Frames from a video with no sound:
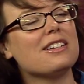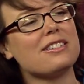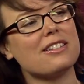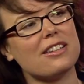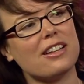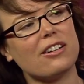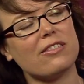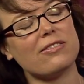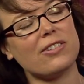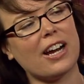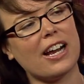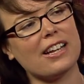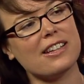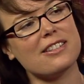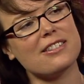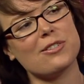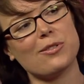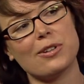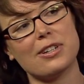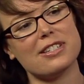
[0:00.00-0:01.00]
to their
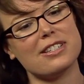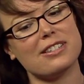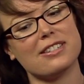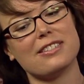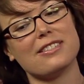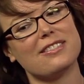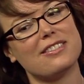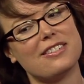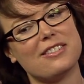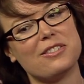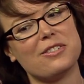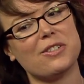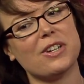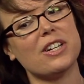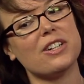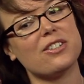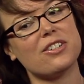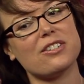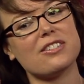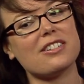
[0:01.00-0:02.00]
friends or to, to
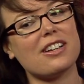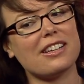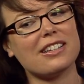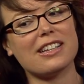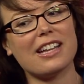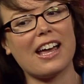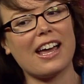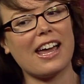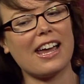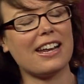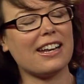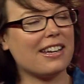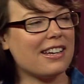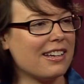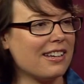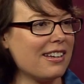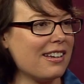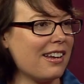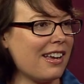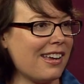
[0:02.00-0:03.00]
strangers online
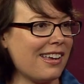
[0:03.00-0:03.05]
and,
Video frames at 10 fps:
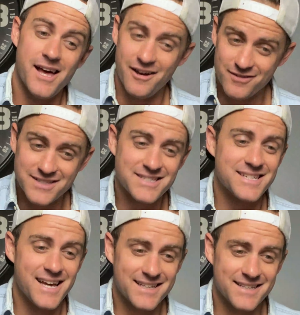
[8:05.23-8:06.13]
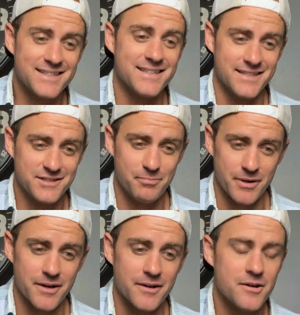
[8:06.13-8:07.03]
Every second gets
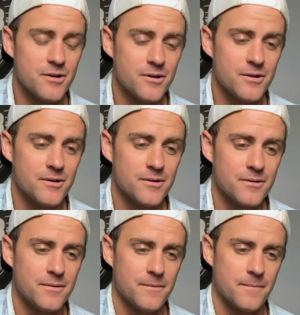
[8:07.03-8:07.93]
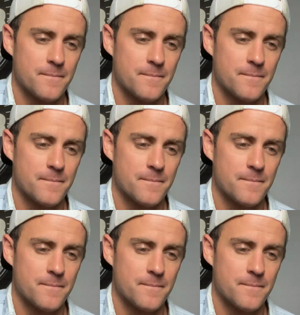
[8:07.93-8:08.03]
better.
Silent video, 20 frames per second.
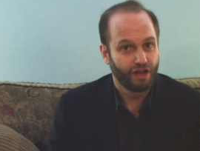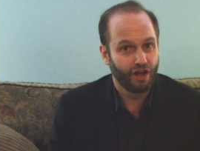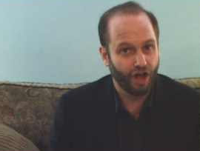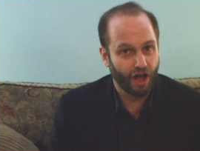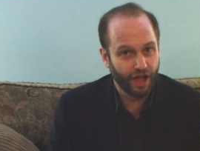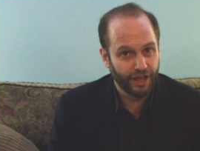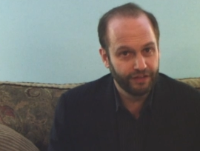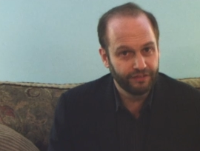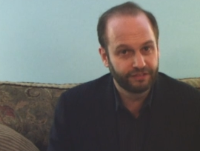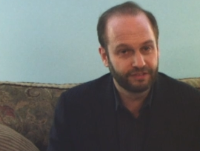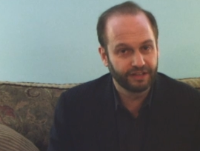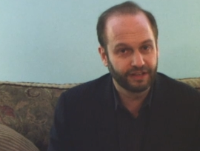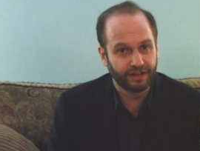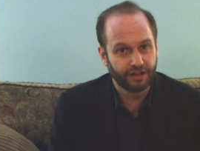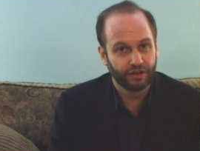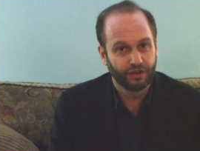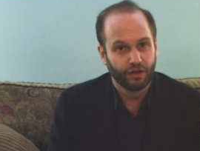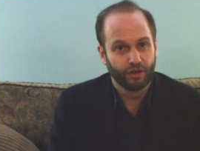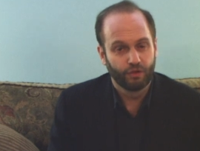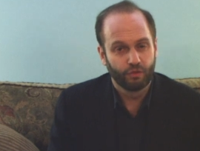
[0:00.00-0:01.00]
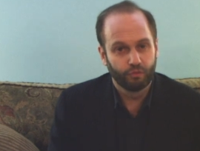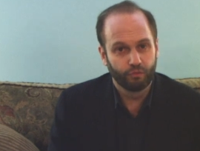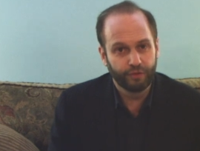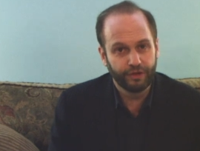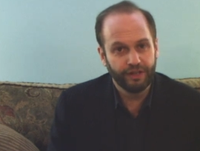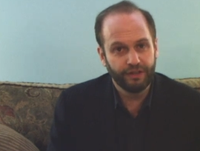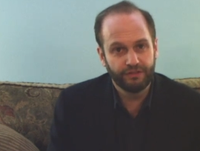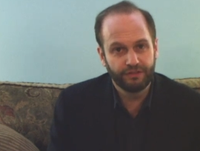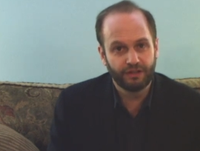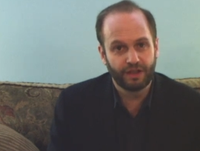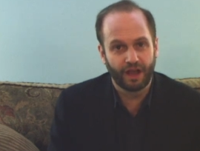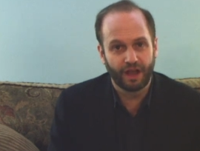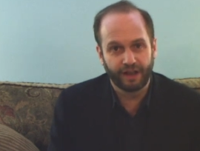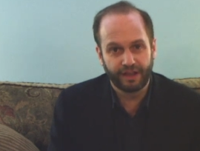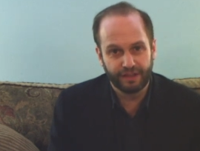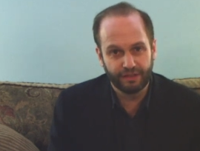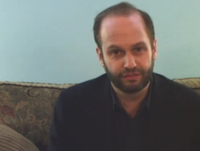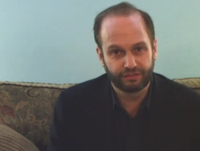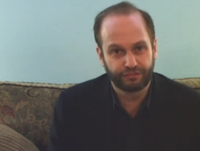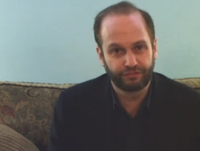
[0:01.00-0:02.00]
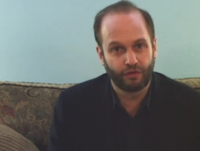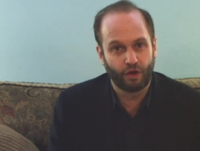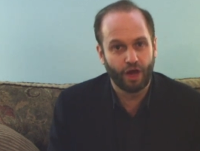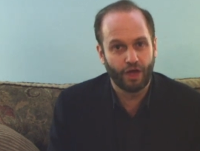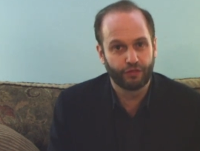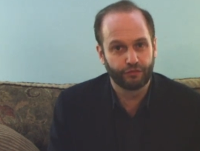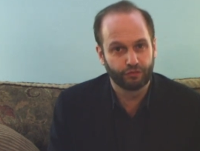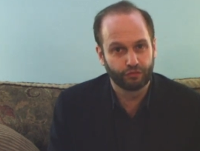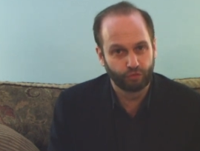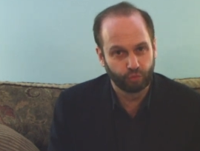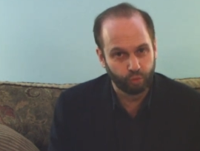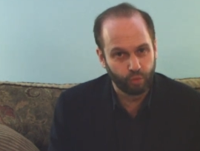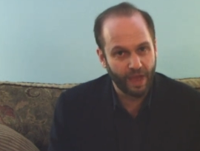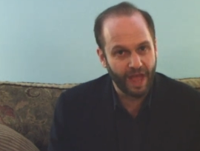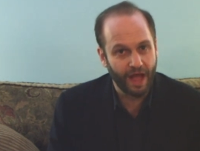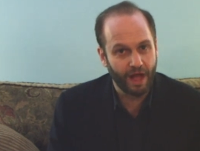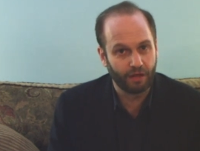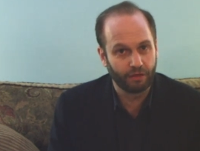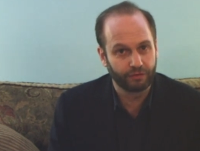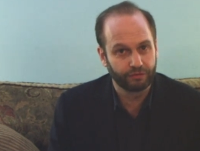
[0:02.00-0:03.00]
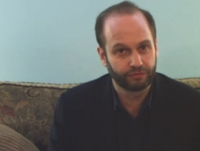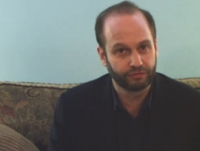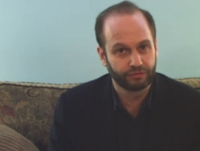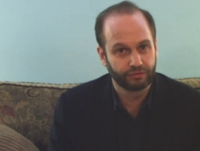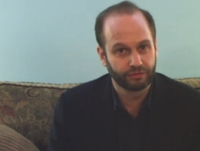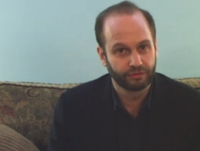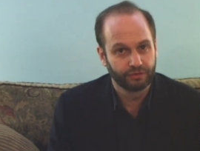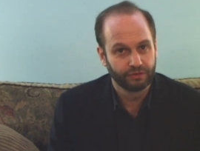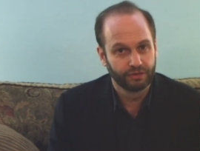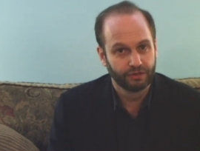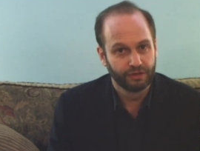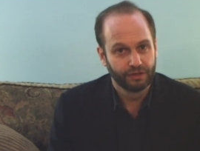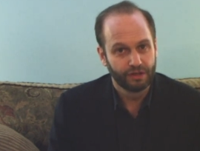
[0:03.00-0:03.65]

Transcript: Isaac redug his father's wells.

○ ○ ○ ○ ○ ○ ○

= Task prompt =
Your task is to write out, exactly and without pictures, only the lines from the one holding "[8:07.93-8:08.03]" to the last line of the data.

= Response =
[8:07.93-8:08.03]
better.
Silent video, 20 frames per second.
[0:00.00-0:01.00]
[0:01.00-0:02.00]
[0:02.00-0:03.00]
[0:03.00-0:03.65]

Transcript: Isaac redug his father's wells.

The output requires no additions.